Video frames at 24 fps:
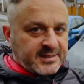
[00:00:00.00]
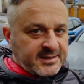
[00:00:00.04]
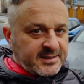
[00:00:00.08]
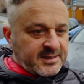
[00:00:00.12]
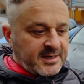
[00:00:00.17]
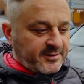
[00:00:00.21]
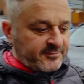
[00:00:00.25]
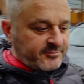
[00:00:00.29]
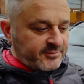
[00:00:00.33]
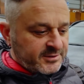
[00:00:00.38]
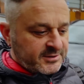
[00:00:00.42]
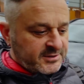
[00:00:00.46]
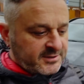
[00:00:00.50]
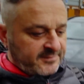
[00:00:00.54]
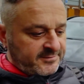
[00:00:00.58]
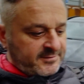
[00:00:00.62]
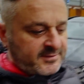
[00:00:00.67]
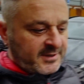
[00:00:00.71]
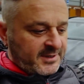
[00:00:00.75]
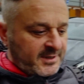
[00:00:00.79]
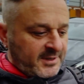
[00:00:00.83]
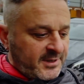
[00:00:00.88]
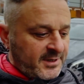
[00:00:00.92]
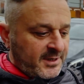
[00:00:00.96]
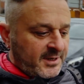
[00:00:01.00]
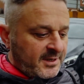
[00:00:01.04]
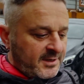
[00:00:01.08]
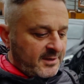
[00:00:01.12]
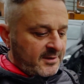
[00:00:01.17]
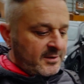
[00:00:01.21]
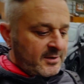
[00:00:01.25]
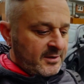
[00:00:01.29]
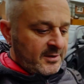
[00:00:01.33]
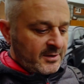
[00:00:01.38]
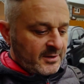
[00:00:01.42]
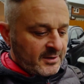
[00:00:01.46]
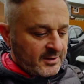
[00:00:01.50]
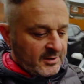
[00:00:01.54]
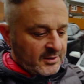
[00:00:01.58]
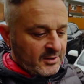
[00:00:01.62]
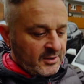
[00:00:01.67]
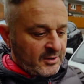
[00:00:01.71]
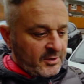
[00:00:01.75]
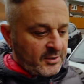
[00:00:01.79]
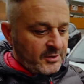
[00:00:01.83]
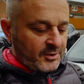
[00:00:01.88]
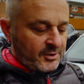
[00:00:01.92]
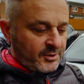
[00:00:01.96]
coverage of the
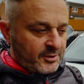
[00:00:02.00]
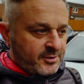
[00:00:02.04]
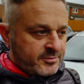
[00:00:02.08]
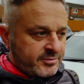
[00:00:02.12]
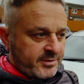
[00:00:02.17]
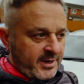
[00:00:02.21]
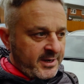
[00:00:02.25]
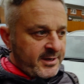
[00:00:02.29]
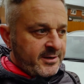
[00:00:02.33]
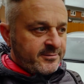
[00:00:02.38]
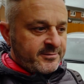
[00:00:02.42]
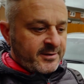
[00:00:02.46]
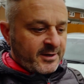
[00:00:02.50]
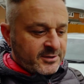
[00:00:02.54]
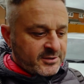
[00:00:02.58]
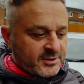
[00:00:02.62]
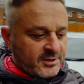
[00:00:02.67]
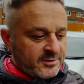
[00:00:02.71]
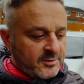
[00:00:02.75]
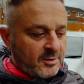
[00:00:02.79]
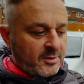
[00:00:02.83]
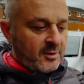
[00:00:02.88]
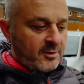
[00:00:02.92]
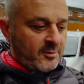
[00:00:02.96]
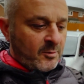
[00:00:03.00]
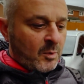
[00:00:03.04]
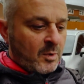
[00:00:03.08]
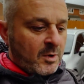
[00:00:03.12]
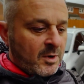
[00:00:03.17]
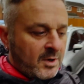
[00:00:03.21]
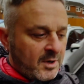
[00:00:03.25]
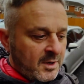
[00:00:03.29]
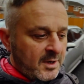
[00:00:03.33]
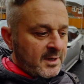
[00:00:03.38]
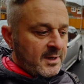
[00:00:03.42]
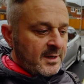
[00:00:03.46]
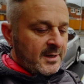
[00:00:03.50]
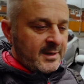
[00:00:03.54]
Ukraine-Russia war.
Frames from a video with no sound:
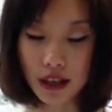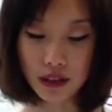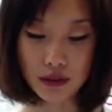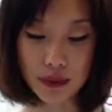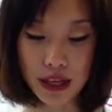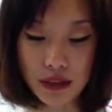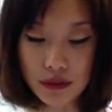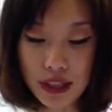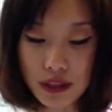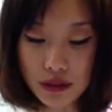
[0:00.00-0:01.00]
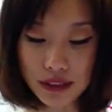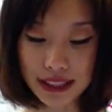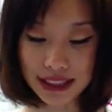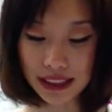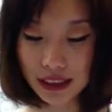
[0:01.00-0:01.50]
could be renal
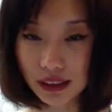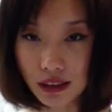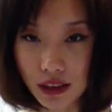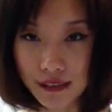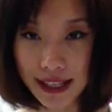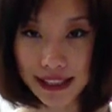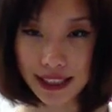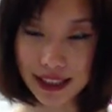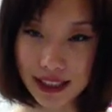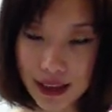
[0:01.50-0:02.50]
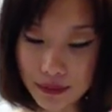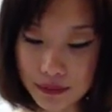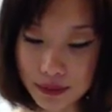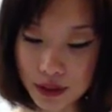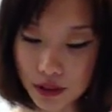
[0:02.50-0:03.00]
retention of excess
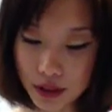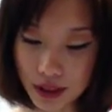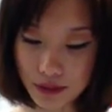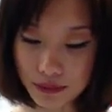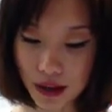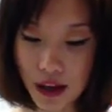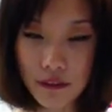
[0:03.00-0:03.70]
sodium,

▶ Exercise directions: Output the full material above exactly, leaving every picture out.

▶ Expected answer:
Video frames at 24 fps:
[00:00:00.00]
[00:00:00.04]
[00:00:00.08]
[00:00:00.12]
[00:00:00.17]
[00:00:00.21]
[00:00:00.25]
[00:00:00.29]
[00:00:00.33]
[00:00:00.38]
[00:00:00.42]
[00:00:00.46]
[00:00:00.50]
[00:00:00.54]
[00:00:00.58]
[00:00:00.62]
[00:00:00.67]
[00:00:00.71]
[00:00:00.75]
[00:00:00.79]
[00:00:00.83]
[00:00:00.88]
[00:00:00.92]
[00:00:00.96]
[00:00:01.00]
[00:00:01.04]
[00:00:01.08]
[00:00:01.12]
[00:00:01.17]
[00:00:01.21]
[00:00:01.25]
[00:00:01.29]
[00:00:01.33]
[00:00:01.38]
[00:00:01.42]
[00:00:01.46]
[00:00:01.50]
[00:00:01.54]
[00:00:01.58]
[00:00:01.62]
[00:00:01.67]
[00:00:01.71]
[00:00:01.75]
[00:00:01.79]
[00:00:01.83]
[00:00:01.88]
[00:00:01.92]
[00:00:01.96]
coverage of the
[00:00:02.00]
[00:00:02.04]
[00:00:02.08]
[00:00:02.12]
[00:00:02.17]
[00:00:02.21]
[00:00:02.25]
[00:00:02.29]
[00:00:02.33]
[00:00:02.38]
[00:00:02.42]
[00:00:02.46]
[00:00:02.50]
[00:00:02.54]
[00:00:02.58]
[00:00:02.62]
[00:00:02.67]
[00:00:02.71]
[00:00:02.75]
[00:00:02.79]
[00:00:02.83]
[00:00:02.88]
[00:00:02.92]
[00:00:02.96]
[00:00:03.00]
[00:00:03.04]
[00:00:03.08]
[00:00:03.12]
[00:00:03.17]
[00:00:03.21]
[00:00:03.25]
[00:00:03.29]
[00:00:03.33]
[00:00:03.38]
[00:00:03.42]
[00:00:03.46]
[00:00:03.50]
[00:00:03.54]
Ukraine-Russia war.
Frames from a video with no sound:
[0:00.00-0:01.00]
[0:01.00-0:01.50]
could be renal
[0:01.50-0:02.50]
[0:02.50-0:03.00]
retention of excess
[0:03.00-0:03.70]
sodium,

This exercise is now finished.